Because the rig provides the weight, you can use unweighted flies. This is a secret weapon for many. A tiny, unweighted pheasant tail or a simple midge pattern will move much more realistically when it's not weighed down by a brass bead. It flutters in the micro-currents just like a real insect would.
That said, you can still use weighted flies if you want to. Sometimes a "double-heavy" approach is what you need to stay pinned to the bottom of a deep, swirling pool. But generally, the drop shot rig is the perfect excuse to break out those delicate, lifelike patterns that usually take too long to sink on their own.
The Art of the Cast
I'll be honest: casting a fly fishing drop shot rig can feel a little like throwing a medieval flail if you aren't careful. Since the weight is at the end, the physics are different from a standard fly cast. You want to avoid tight, fast loops.
Instead, go for a more open, "lobbing" motion. Many people find that a water haul works best. Let the rig drift downstream until the line is tight, then use the tension of the water to help load the rod as you flick it back upstream. It's more of a "plop" than a delicate presentation, but trout in fast water aren't usually looking for a perfect dry fly landing—they're looking for a snack.
If you try to hero-cast this rig 50 feet across the river, you're probably going to end up with a "birds nest" of tippet that will take twenty minutes to untangle. Keep your casts short, controlled, and focused on the seams right in front of you.
How to Fish the Drift
Once your rig is in the water, the goal is to keep a "heavy" connection without dragging the flies unnaturally. You want to lead the rig through the drift with your rod tip. If you're using an indicator, it should bob along at the same speed as the bubbles on the surface.
If you're fishing "high-stick" style without an indicator, you'll be relying entirely on feel. You should feel a rhythmic tick tick tick as the weight bounces over the gravel. If that ticking stops, or if you feel a sudden weight, set the hook. Often, a fish will grab the fly and just sit there, and the only sign you'll get is that the line feels "heavy" or "mushy."
One trick I like to use is to occasionally "jig" the rod tip. A tiny lift of the rod causes those flies on the tag ends to jump up and then settle back down. That little bit of extra movement can often trigger a strike from a fish that was just watching the flies go by.
Common Mistakes to Avoid
The most common issue people have with the fly fishing drop shot rig is using tag ends that are too long. If your tag end is 12 inches long, it's going to wrap itself around the main line constantly. Keep them between four and six inches. That's plenty of room for the fly to move but short enough to stay relatively tangle-free.
Another mistake is not changing the weight enough. If you move from a shallow riffle to a deep hole, you must add weight. If you don't, your flies will just hover mid-column and stay above the fish. The whole point of this rig is precision. Don't be lazy—if you aren't hitting the bottom, you aren't really drop-shotting.
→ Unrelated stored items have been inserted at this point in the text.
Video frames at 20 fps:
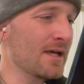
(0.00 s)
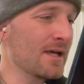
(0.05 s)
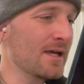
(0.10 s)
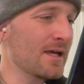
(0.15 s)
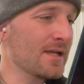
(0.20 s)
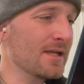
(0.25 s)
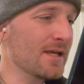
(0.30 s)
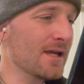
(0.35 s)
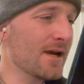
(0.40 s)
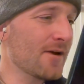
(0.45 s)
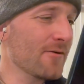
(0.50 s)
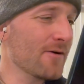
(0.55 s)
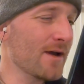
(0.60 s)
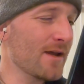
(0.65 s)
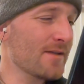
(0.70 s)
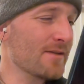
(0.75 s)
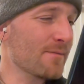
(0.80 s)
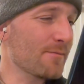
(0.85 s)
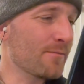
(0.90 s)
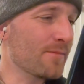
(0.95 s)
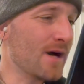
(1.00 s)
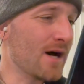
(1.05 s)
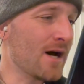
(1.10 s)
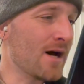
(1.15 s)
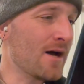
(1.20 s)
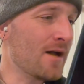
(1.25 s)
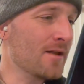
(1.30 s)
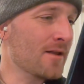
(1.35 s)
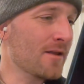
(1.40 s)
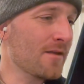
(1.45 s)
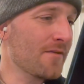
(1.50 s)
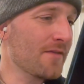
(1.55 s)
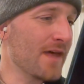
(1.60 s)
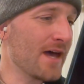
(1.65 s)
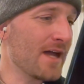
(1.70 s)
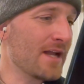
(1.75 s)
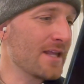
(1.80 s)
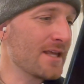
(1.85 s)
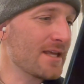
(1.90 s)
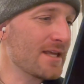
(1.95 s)
Gereth Baal,
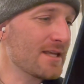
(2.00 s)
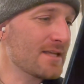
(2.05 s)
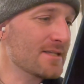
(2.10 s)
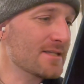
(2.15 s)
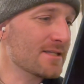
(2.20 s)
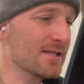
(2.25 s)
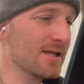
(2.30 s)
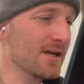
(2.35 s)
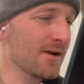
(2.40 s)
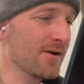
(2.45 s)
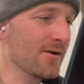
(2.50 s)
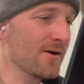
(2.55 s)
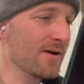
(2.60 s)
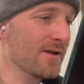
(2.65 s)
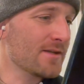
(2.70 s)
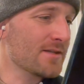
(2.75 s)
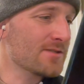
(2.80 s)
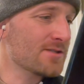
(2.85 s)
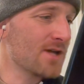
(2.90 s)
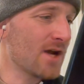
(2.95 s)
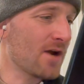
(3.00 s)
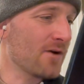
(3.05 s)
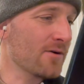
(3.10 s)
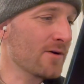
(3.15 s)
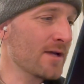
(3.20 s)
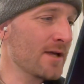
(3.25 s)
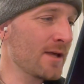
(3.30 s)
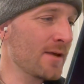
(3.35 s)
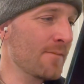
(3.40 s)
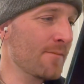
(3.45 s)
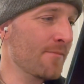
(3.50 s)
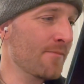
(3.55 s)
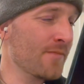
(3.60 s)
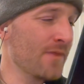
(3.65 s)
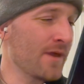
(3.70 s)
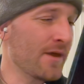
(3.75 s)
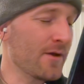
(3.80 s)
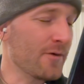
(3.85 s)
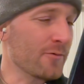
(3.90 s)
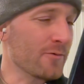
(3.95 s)
that is Gereth Jarim,
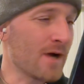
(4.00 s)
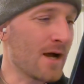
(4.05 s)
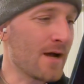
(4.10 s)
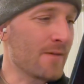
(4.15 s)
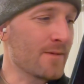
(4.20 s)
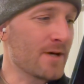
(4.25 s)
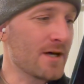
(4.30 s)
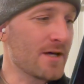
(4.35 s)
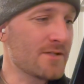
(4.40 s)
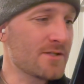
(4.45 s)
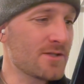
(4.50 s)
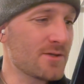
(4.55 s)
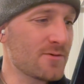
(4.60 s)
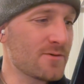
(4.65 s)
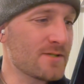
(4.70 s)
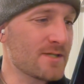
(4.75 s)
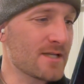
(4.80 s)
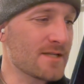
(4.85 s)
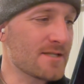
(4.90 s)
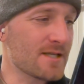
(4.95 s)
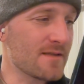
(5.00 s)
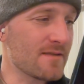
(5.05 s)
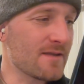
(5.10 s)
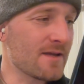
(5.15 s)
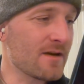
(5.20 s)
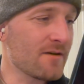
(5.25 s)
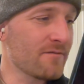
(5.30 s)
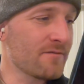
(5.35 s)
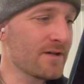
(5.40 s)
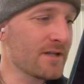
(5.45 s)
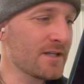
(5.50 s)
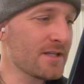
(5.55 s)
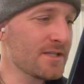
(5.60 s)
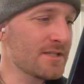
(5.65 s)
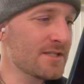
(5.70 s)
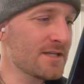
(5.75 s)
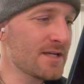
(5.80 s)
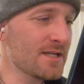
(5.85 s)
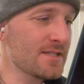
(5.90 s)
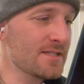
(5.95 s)
Rabbah, 2 sons and their
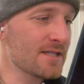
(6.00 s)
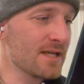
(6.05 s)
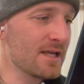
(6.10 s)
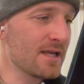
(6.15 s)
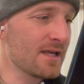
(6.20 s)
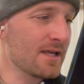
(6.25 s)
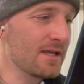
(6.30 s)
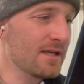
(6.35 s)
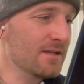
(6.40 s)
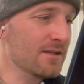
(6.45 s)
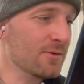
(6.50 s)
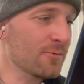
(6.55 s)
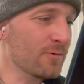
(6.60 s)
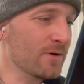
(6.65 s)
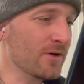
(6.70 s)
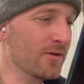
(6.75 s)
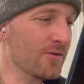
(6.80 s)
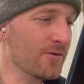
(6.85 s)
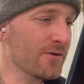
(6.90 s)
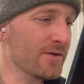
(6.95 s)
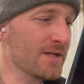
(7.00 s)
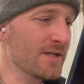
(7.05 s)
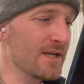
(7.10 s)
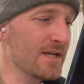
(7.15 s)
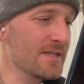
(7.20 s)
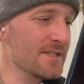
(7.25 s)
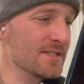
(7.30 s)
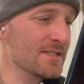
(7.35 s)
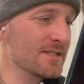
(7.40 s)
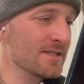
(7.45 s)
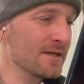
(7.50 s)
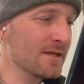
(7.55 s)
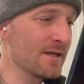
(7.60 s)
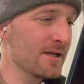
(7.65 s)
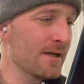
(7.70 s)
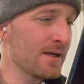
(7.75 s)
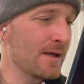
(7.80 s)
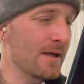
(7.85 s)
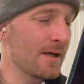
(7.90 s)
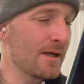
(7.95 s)
villages in the wilderness.
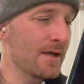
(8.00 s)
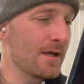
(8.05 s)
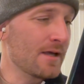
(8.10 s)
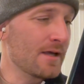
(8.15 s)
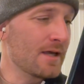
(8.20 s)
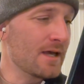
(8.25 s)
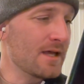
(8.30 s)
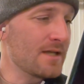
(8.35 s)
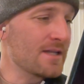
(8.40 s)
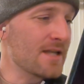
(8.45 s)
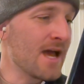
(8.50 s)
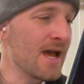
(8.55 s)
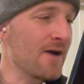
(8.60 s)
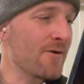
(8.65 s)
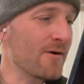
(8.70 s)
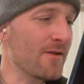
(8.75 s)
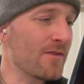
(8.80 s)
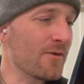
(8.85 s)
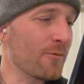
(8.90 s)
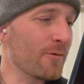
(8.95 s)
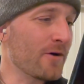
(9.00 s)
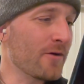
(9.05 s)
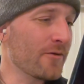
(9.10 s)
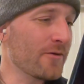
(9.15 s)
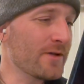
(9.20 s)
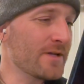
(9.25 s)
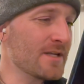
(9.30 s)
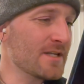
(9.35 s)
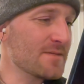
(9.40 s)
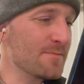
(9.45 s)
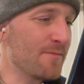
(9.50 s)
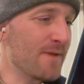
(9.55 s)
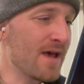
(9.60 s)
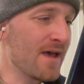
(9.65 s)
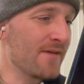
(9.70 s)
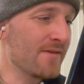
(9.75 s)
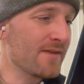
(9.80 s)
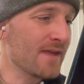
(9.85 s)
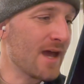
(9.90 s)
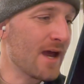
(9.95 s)
And now in the wilderness:
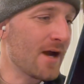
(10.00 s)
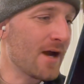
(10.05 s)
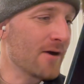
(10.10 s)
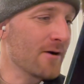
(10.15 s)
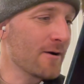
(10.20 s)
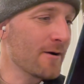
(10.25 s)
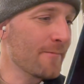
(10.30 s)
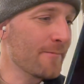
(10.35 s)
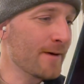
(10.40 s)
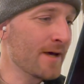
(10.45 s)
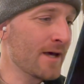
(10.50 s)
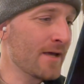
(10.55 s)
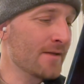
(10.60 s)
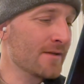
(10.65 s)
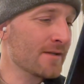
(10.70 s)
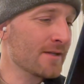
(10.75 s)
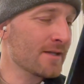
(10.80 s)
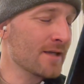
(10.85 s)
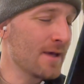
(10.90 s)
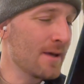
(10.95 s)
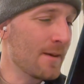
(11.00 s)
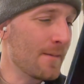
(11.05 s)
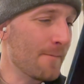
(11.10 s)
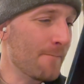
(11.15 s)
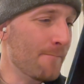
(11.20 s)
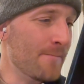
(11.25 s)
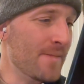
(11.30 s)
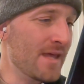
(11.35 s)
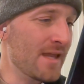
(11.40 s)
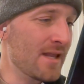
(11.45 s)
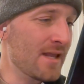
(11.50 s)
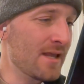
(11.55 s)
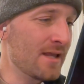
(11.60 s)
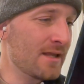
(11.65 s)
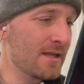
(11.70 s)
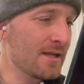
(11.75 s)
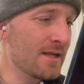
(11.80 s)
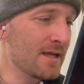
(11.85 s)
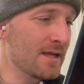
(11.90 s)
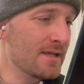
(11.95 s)
Beth Arabath,
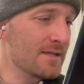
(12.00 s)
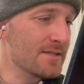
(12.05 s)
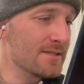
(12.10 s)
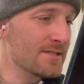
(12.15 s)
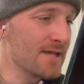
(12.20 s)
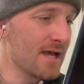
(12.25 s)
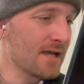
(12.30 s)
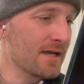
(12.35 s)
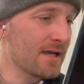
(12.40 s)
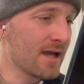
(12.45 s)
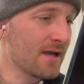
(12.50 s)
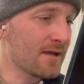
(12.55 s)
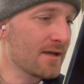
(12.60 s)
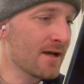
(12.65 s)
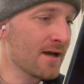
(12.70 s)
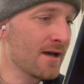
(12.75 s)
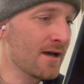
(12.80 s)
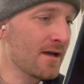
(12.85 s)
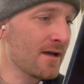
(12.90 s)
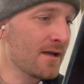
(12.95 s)
Midden, Zekekah,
Lastly, pay attention to your knots. Because the weight is at the bottom, any weak point in your leader will be tested when you snag. Make sure your Surgeon's knots are seated properly and moistened before you pull them tight. There's nothing worse than hooking a trophy fish and having the whole rig snap because of a burnt knot.
Final Thoughts
The fly fishing drop shot rig might feel a little "cheating" to the purists who only want to cast dry flies, but when the water is cold or high, it's arguably the most effective way to catch fish. It's a tool for the kit, and like any tool, it takes a bit of practice to master.
Once you get the hang of the casting and the feel of the drift, you'll probably find yourself reaching for it more often than not. It's efficient, it's sensitive, and most importantly, it gets your flies where the fish actually live. Give it a shot on your next outing—even if the casting feels a bit clunky at first, the results in the net will speak for themselves.